US Food and Drug Administration’s Review of the Novel Antidepressant Vortioxetine

Michael E. Thase, MD

Published: January 28, 2015

See Article by Zhang et al.

This work may not be copied, distributed, displayed, published, reproduced, transmitted, modified, posted, sold, licensed, or used for commercial purposes. By downloading this file, you are agreeing to the publisher’s Terms & Conditions.

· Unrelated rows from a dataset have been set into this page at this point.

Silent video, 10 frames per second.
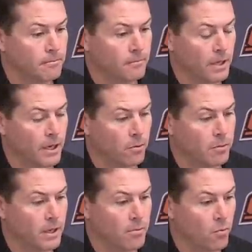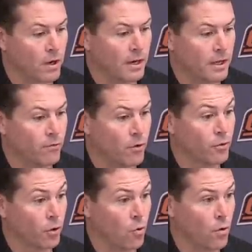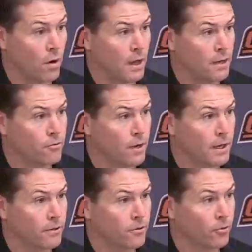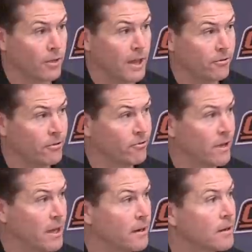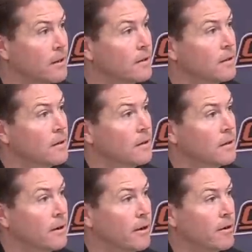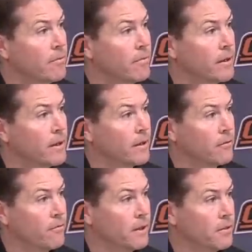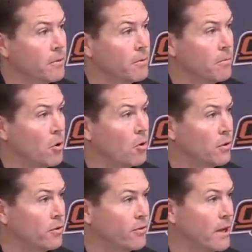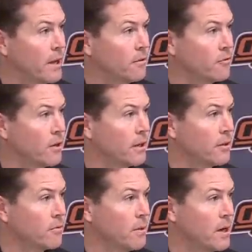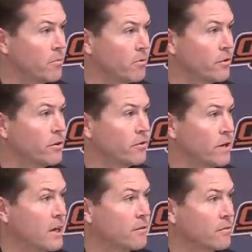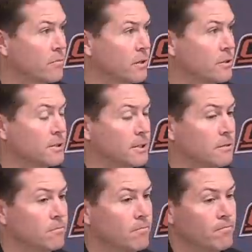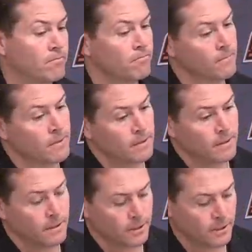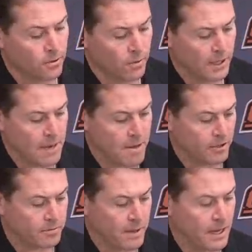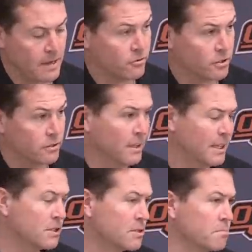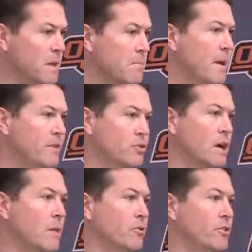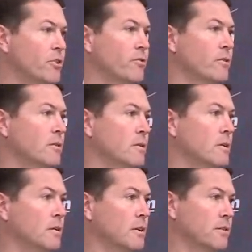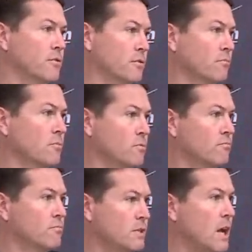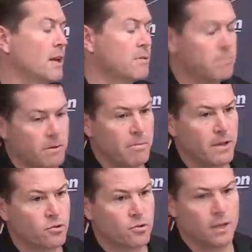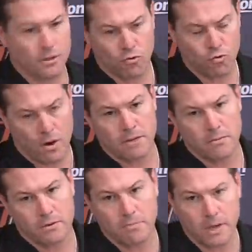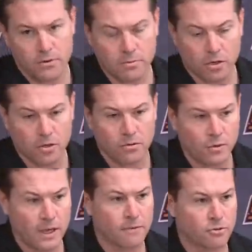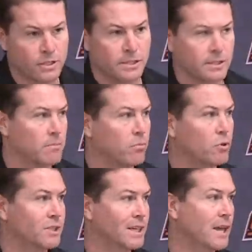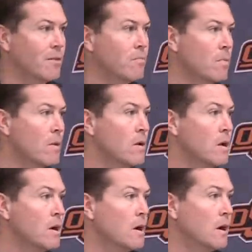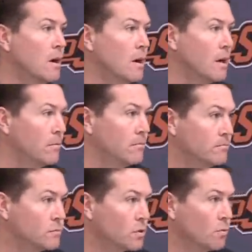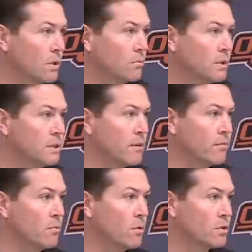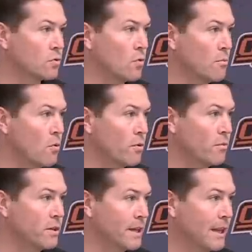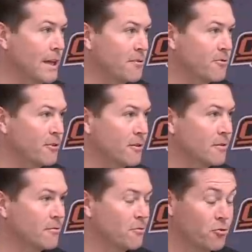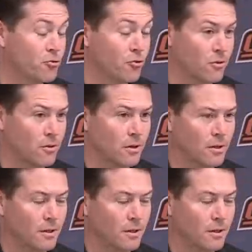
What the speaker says: LB, but we're going to invert the court a lot and try to get those guys inside and feed them the ball on the side and try to get some higher percentage shots. But you know, we came out of Spain averaging against mid-major competition, against solid mid-major, not great mid-major, but good. We averaged 87 points a game, so we definitely want to score more than we did last year for sure.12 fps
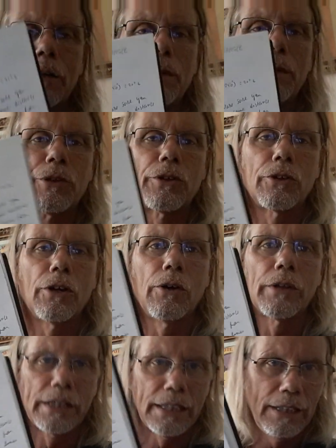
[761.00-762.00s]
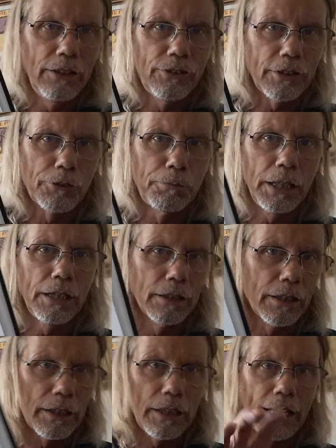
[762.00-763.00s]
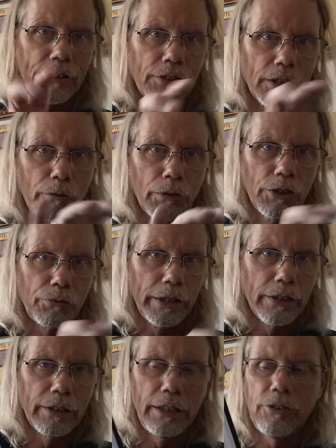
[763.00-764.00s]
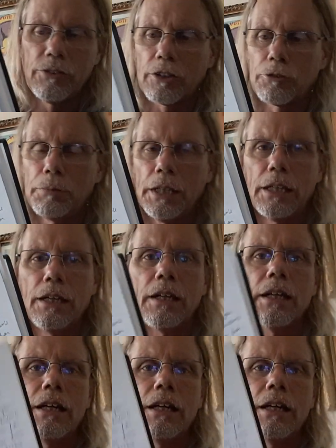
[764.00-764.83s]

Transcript: people don't know that the E6B, the classic whiz-wheel E6B,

US Food and Drug Administration’s Review of the Novel Antidepressant Vortioxetine

The article by Zhang and colleagues1 in this issue of The Journal of Clinical Psychiatry provides a concise summary of the evidence reviewed by the US Food and Drug Administration (FDA) as part of its evaluation of the novel antidepressant vortioxetine. The article also offers some insights into the FDA’s decision-making process that led to the drug’s approval and their recommendations for further studies. Approved by the FDA in September 2013 for treatment of episodes of major depressive disorder, vortioxetine is one of the newer options available for this important area of therapeutics. Although the material reviewed in this article can be examined in more detail on the FDA’s website,2 it is quite valuable to have this abridged, clinician-friendly review article. With these benefits in mind, it is hoped that similar reviews will be prepared to accompany the introduction of each subsequent new psychotropic compound.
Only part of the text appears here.